Note:
This topic has been translated from a Chinese forum by GPT and might contain errors.
Original topic: tikv下线无法缩容掉
[TiDB Usage Environment] Production Environment
[TiDB Version] v3.0.3
[Encountered Problem] Two TiKV nodes have been offline for 2 days, and now the two TiKV nodes are stuck at 40 and 51 stores respectively and cannot be taken offline.
[Resource Configuration]
2 tidb-servers, 3 pd-servers, 8 tikv-servers
The two TiKV nodes that cannot be taken offline (170150, 170152)

After increasing the region-schedule-limit and max-pending-peer-count, the nodes still cannot be taken offline. I plan to transfer the regions in the offline TiKV nodes (170150, 170152) to force them offline. I selected a region in the offline TiKV and performed the following operations:
operator remove 61557
operator add transfer-region 61557 170151 141001 141002
It prompted success, but the region was not transferred. After filtering, I found that the operator operation stayed in the queue for a long time;
After waiting for a while, the operator operation disappeared from the queue, and region 61557 was still not transferred.
Both stores are in an offline state.
Is the cluster usable now?
The cluster is still not working, still getting [Err] 9005 - Region is unavailable.
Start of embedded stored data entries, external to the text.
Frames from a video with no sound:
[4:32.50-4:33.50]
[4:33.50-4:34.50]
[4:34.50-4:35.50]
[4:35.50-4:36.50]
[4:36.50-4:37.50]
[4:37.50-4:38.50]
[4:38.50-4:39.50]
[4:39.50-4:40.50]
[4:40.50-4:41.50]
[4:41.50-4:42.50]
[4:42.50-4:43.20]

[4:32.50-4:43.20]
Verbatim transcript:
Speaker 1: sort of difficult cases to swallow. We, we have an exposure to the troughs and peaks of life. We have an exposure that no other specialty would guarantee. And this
A few days ago, the community suggested trying to take TiKV offline, but it got stuck when doing so.
You can check if this works.
What configuration is provided for version 3?
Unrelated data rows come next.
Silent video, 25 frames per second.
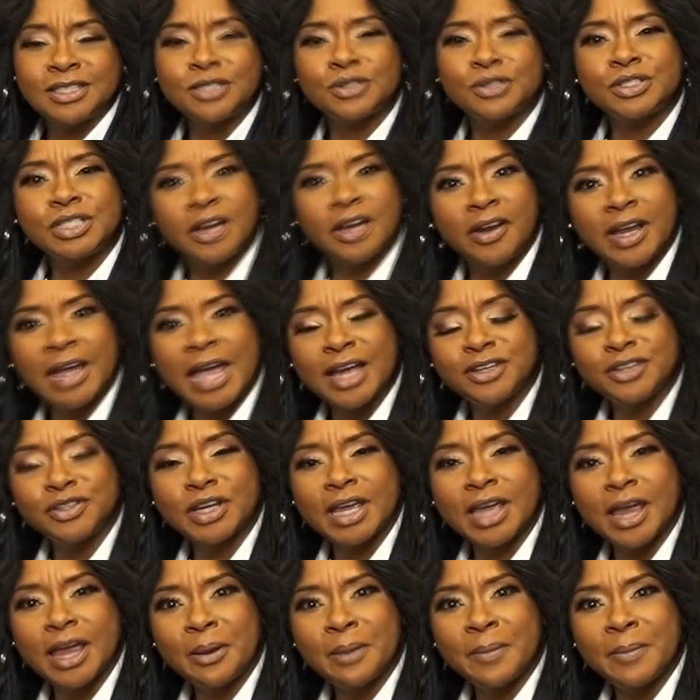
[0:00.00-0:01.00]
So,
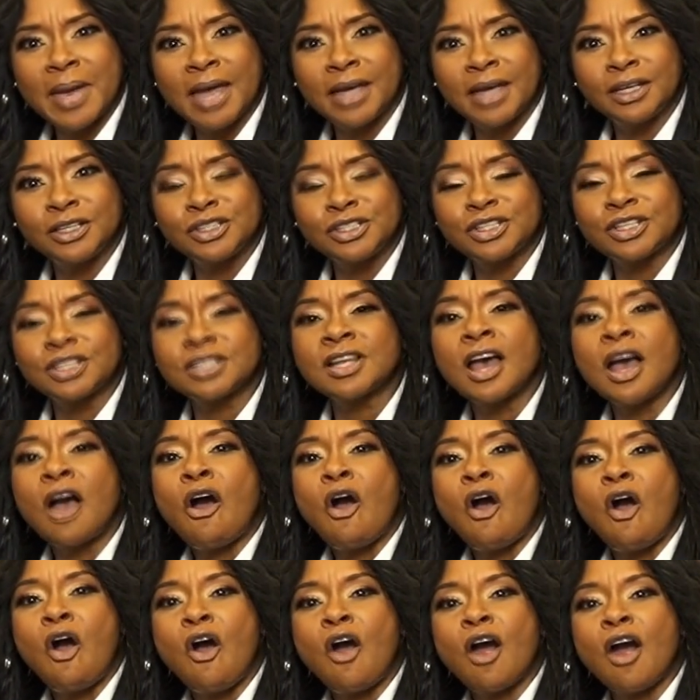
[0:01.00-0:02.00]
geriatric care managers
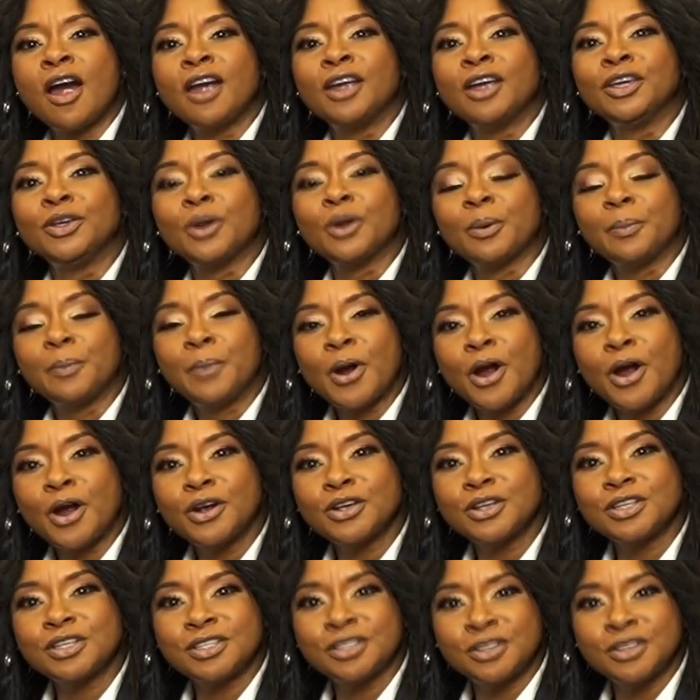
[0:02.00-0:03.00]
are your
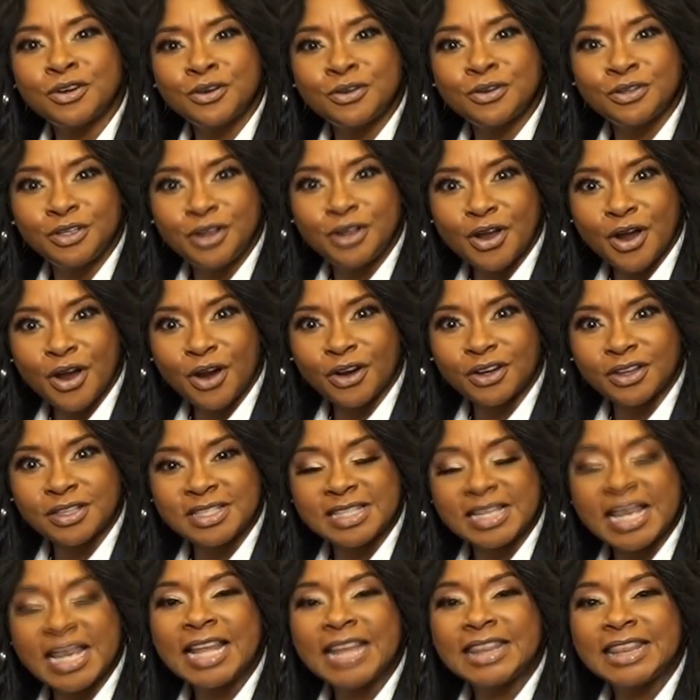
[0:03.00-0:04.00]
personal nurse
This doesn’t work. After the operation, it still hasn’t completed the offline process.
I tried the three tricks before, executed unsafe many times, and the number of regions did not go down. This is the region of offline tikv170150 170152.
170150.log (14.7 KB)
170152.log (15.6 KB)
Manual operator also doesn’t work,
Checked the regions that haven’t been migrated
It has been evicting the leader and the execution has been timing out,
Also, adding peers has always been unsuccessful
Clear the PD cache to allow regions to regenerate replicas and repair the index.
What about the region that records the unsafe storeid?
After clearing the cache, some parts are automatically generated. For those that are not generated, recreate them on the respective store node. Repair the index and delete and rebuild the index.
However, it’s the client’s machine. We can only make suggestions and see if they accept them.
Clearing the PD cache processes all regions, not just the remaining few.
This topic was automatically closed 60 days after the last reply. New replies are no longer allowed.